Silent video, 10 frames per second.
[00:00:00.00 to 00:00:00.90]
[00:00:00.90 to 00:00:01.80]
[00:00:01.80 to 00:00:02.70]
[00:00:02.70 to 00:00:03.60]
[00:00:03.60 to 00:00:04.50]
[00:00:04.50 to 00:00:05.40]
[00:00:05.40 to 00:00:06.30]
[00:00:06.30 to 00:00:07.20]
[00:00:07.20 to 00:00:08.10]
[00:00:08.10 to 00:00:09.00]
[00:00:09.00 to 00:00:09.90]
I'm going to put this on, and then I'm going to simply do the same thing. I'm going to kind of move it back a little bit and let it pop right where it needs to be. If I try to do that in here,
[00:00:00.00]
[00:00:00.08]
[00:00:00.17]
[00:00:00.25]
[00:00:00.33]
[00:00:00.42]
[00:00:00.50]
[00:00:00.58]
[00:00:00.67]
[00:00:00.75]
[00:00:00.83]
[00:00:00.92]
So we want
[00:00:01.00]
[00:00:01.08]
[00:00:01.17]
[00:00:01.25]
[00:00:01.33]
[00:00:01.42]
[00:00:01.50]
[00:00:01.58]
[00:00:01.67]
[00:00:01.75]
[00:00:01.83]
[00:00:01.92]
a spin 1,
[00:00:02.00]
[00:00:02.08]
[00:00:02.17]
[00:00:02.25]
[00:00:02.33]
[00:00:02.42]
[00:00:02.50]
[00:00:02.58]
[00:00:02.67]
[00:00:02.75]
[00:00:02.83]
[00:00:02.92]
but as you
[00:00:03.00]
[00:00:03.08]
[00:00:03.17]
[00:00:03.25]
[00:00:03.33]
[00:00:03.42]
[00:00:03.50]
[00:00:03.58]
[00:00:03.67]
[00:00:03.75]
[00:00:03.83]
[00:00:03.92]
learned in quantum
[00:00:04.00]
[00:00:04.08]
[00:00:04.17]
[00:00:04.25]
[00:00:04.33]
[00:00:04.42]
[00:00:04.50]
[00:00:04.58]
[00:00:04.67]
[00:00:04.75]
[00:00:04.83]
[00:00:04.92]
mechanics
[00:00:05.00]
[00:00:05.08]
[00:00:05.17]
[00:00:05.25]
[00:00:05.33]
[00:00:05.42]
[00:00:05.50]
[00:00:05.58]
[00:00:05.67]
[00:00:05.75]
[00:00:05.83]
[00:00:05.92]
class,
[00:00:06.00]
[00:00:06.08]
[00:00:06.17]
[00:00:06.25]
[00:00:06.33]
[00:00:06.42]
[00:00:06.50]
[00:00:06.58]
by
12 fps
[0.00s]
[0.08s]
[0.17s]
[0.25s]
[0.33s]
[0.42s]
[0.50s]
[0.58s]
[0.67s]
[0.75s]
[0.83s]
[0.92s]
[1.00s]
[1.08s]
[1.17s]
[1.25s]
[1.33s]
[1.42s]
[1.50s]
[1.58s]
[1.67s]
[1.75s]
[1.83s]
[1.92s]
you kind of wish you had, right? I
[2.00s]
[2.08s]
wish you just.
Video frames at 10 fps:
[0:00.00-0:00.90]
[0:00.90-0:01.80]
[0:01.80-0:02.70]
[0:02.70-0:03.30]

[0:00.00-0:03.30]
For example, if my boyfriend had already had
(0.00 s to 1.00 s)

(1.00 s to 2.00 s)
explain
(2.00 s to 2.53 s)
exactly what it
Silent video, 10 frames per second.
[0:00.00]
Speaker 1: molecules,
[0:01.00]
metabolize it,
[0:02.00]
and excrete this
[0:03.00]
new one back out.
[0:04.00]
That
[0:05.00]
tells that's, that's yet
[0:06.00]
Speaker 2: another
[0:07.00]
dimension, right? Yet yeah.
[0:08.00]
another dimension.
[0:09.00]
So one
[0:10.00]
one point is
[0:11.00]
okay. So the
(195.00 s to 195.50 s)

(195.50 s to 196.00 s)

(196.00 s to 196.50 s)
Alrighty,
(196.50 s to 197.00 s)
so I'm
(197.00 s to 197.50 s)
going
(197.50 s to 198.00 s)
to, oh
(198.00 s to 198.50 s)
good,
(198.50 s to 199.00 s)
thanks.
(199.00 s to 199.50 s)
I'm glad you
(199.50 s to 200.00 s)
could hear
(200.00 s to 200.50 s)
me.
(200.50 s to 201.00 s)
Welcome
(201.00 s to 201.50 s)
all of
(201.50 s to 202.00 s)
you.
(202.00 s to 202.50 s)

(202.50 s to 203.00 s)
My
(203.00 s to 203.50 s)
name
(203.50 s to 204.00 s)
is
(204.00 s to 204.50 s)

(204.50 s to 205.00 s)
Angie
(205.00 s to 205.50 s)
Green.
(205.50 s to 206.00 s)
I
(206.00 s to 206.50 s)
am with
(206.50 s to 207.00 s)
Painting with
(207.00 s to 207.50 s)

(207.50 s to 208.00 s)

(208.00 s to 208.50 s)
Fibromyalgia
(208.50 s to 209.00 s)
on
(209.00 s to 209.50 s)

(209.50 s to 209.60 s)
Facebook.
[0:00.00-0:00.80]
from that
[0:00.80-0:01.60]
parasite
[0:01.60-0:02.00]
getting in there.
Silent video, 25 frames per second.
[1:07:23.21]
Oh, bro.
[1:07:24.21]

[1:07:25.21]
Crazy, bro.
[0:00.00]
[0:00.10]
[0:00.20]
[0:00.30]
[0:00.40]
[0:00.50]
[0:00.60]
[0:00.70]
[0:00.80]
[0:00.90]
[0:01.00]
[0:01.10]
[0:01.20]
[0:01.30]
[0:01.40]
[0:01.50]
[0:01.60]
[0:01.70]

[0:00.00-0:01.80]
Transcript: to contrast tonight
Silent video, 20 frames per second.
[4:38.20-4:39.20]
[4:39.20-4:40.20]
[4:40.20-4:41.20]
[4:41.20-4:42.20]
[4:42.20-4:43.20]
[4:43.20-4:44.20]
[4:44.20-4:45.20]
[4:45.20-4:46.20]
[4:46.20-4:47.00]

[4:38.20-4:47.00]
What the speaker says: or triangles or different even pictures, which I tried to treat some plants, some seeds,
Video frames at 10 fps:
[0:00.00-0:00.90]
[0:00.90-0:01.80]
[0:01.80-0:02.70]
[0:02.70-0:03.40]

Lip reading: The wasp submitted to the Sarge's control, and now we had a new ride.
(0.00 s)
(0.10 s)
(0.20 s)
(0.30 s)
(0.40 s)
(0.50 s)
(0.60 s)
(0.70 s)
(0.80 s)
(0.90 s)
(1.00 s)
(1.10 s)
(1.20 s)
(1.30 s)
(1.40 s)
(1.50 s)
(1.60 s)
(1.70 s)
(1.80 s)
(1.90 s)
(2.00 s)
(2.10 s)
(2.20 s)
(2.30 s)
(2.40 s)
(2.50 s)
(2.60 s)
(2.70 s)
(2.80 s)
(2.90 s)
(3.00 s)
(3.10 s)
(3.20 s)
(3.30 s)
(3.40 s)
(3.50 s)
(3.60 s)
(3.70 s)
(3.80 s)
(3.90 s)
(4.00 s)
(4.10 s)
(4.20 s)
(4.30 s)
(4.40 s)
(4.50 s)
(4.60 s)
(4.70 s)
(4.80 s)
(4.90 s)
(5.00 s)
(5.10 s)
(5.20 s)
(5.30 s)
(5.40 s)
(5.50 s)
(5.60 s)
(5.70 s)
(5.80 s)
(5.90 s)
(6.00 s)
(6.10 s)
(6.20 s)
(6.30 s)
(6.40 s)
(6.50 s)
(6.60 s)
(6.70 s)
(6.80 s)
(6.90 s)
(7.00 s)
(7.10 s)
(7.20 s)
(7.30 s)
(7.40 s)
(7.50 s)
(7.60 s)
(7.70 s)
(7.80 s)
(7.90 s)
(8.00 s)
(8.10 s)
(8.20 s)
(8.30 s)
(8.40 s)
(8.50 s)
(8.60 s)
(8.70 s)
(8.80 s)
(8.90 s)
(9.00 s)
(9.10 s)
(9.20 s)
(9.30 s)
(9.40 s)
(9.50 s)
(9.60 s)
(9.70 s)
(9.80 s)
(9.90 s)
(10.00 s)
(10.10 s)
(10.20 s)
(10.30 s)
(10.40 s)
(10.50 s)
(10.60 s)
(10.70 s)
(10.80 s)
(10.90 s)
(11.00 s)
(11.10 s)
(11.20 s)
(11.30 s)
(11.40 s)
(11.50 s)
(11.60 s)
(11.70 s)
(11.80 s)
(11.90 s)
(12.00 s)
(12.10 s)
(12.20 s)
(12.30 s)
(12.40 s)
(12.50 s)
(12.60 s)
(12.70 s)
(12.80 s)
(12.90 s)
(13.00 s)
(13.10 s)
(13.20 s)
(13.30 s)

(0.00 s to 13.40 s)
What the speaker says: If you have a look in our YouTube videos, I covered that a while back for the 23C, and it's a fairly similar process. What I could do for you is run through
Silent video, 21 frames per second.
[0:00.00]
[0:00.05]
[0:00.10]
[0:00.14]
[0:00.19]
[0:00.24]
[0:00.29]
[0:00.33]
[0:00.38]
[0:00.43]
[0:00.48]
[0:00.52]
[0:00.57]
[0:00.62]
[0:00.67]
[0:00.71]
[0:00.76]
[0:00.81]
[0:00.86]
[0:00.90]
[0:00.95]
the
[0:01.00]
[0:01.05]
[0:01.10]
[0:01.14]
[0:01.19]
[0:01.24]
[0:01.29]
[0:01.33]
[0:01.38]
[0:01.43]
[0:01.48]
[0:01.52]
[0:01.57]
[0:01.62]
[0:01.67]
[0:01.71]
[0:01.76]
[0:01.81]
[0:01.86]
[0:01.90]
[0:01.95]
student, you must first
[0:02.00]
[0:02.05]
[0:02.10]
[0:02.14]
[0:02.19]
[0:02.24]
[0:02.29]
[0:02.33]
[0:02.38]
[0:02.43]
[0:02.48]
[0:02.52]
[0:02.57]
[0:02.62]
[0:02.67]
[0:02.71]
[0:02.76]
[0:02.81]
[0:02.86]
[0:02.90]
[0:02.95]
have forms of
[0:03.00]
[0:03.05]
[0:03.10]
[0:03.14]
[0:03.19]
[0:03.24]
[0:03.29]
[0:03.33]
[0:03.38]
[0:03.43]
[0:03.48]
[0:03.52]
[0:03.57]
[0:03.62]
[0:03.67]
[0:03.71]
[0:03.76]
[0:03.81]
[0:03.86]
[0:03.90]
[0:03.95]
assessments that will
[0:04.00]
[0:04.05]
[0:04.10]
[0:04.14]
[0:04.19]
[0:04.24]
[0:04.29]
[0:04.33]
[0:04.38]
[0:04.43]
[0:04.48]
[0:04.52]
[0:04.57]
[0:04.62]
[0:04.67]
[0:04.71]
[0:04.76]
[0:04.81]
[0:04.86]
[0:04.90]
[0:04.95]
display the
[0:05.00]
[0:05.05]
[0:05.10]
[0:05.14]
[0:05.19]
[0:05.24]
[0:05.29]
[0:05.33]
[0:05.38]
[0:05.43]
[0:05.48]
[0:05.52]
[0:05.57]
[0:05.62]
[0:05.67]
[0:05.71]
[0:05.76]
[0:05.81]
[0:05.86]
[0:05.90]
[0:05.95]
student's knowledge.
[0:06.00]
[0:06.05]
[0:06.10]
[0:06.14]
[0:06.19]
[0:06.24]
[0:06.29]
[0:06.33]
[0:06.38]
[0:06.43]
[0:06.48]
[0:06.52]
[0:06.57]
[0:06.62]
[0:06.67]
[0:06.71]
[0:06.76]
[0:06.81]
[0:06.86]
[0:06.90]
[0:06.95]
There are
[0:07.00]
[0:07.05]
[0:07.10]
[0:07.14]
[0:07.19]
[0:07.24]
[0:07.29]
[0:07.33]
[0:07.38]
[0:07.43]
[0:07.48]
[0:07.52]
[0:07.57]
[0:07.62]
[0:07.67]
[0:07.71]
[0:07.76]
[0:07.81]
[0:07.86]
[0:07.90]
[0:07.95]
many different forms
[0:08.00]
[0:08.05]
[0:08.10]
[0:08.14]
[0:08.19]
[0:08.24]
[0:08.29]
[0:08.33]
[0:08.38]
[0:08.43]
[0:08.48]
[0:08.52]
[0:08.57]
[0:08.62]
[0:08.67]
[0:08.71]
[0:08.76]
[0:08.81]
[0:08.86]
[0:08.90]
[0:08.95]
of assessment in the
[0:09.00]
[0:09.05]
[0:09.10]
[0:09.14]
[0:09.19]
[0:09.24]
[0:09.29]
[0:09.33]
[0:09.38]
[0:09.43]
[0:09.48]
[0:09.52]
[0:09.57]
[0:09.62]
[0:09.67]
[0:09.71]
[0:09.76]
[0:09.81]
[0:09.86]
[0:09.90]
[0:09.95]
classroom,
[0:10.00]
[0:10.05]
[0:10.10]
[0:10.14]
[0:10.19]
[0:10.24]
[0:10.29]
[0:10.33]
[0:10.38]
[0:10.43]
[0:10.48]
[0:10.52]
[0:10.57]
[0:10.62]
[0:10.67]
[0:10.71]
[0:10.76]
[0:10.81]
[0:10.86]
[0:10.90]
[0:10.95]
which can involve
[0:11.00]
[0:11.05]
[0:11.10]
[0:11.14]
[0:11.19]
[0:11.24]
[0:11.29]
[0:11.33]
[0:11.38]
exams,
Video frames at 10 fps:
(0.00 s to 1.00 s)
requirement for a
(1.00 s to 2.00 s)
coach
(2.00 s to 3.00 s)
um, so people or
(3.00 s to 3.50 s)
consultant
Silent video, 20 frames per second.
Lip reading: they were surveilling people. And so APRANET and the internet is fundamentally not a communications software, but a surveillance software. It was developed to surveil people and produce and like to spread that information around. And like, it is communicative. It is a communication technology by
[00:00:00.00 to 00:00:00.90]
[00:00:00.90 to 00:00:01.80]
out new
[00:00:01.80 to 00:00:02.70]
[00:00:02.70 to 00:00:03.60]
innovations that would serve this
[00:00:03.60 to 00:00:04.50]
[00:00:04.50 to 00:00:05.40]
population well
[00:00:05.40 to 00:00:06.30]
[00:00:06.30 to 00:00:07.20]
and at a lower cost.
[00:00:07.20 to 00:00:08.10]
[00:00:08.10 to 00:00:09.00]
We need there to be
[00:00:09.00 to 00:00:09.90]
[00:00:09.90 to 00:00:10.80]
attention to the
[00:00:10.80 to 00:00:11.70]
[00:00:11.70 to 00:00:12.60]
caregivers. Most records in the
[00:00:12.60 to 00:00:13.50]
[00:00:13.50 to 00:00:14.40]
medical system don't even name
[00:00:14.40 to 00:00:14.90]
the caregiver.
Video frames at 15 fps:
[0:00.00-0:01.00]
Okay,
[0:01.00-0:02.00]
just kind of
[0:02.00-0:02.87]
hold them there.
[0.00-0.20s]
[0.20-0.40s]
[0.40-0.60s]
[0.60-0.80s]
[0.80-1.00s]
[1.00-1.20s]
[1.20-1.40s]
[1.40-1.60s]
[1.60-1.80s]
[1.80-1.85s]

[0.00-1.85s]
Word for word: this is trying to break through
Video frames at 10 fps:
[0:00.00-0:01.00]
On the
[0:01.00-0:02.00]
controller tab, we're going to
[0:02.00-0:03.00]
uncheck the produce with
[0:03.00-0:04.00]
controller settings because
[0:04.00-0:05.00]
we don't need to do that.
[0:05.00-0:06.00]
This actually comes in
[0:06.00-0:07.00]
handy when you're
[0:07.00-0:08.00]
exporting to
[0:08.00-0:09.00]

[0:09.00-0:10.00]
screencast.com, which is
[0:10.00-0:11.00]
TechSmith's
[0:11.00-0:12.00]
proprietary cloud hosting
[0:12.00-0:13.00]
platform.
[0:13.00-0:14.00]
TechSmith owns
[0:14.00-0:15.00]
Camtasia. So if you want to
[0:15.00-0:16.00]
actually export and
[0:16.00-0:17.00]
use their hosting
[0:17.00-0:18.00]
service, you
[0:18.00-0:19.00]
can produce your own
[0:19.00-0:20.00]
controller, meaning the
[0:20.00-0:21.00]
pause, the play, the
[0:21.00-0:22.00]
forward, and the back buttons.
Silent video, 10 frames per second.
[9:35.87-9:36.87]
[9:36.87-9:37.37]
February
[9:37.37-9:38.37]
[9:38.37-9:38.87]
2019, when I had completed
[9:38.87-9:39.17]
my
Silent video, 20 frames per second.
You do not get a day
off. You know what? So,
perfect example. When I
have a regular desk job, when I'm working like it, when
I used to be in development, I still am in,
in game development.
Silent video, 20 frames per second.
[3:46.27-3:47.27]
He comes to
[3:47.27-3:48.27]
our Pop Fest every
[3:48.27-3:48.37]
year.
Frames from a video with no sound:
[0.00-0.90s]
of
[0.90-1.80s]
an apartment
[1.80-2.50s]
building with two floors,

━━━━━━━━━━

Number of lines above containing "says": state it and nothing else.

2